Lessons, Papers and Practices in Data

Wednesday, May 8, 2013

Reviewed Paper: Large Scale Distributed Deep Networks

I worked on Neural Network in the past. It is by far the most interesting machine learning algorithm that I've learnt. There is always a question in my mind, how is it possible to train a neural network using many machines in a cluster. This paper gives me the first glimpse of it.

Parallelizing the learning computation of a neural network (more specifically Feed-Forward Neural Network) involves passing messages forward and then backward through the networks. Since the connections are very dense from layers to layers, the time spent on IO is usually the dominated factor in training a Neural Network. Therefore, an efficient way for message passing between neurons (i.e. communication, synchronization and data transfer) is needed for model parallelism across machines to be beneficial.

The paper suggests two ways to parallelizing the learning computations: Model Parallelism and Data Parallelism.
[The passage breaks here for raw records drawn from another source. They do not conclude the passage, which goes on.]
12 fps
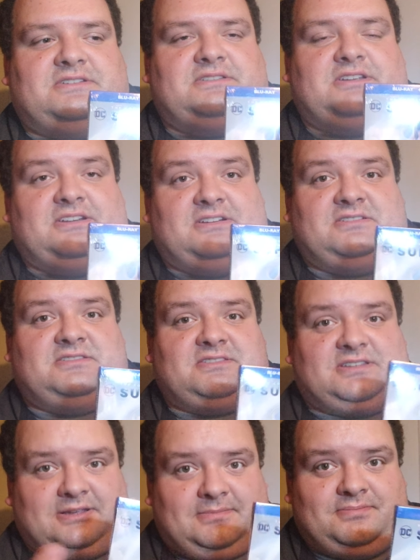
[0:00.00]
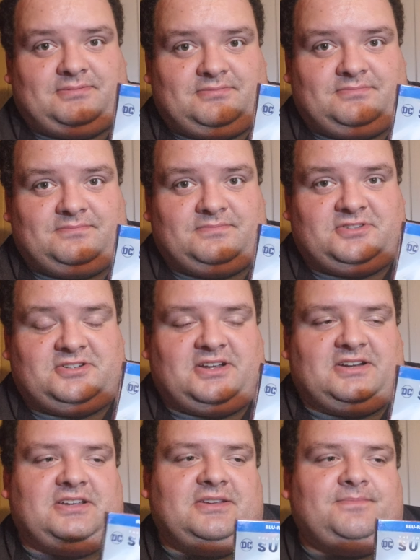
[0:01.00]
did a sleep
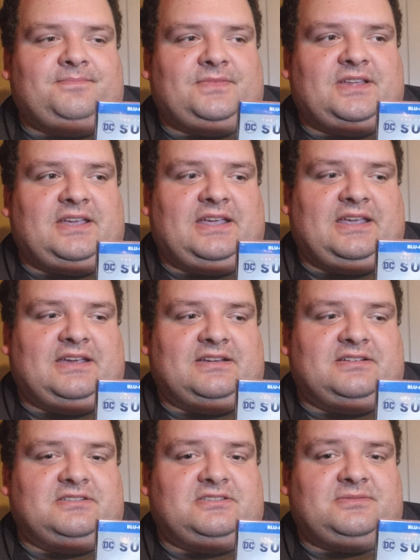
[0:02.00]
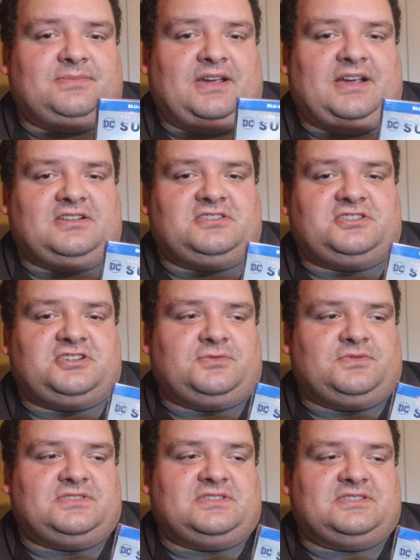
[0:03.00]
study, and my oxygen
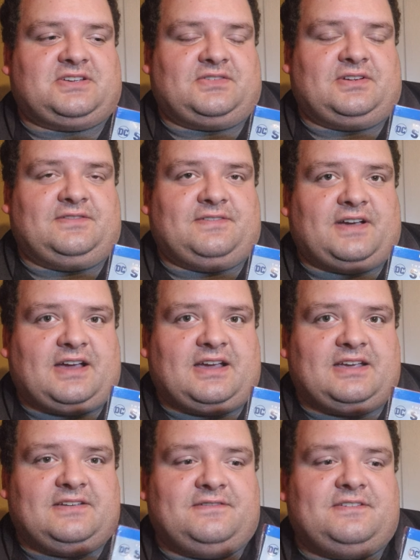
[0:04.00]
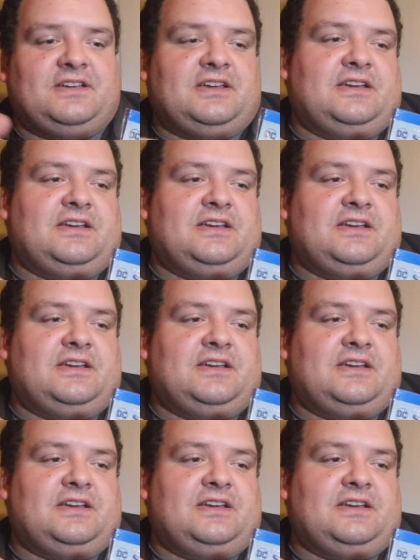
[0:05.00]
was at 75,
Model parallelism is concerned about partitioning the neural network computation across several machines and using all available computational capability of each machine for the computation. The model parallelism is done by the framework called DistBelief. The secret sauce of the framework is "batching". To reduce the communication overhead of individual message, a batch of message is sent at a time across nodes. For instance, Node 1 has interconnections to Node 2. Messages from Node 1 are sent to Node 2 only once for each propagation (or vice-versa depending of the type of propagation). The largest cluster they have experimented has 32 machines with 16 cores for each (i.e. a total of 512 cores) which is pretty amazing.

Although the model parallelism discussed in the paper is interesting but the focus of the paper is actually on the data parallelism. Data parallelism is concerned with distributing training across multiple model replicas. Each model replica employs the model parallelism technique discussed above but instead of having only one model, data parallelism uses multiple of model replica to simultaneously solve a single optimization problem. Note that this is different than training multiple models and choose 1 model that performs best. The secret sauce of data parallelism is 3-folds: 1) having a centralized sharded parameter server which model replicas use to share their parameters, 2) dividing the training data so each model replica can train on independently and 3) combining model replicas training results to optimize the objective function for the model of interest.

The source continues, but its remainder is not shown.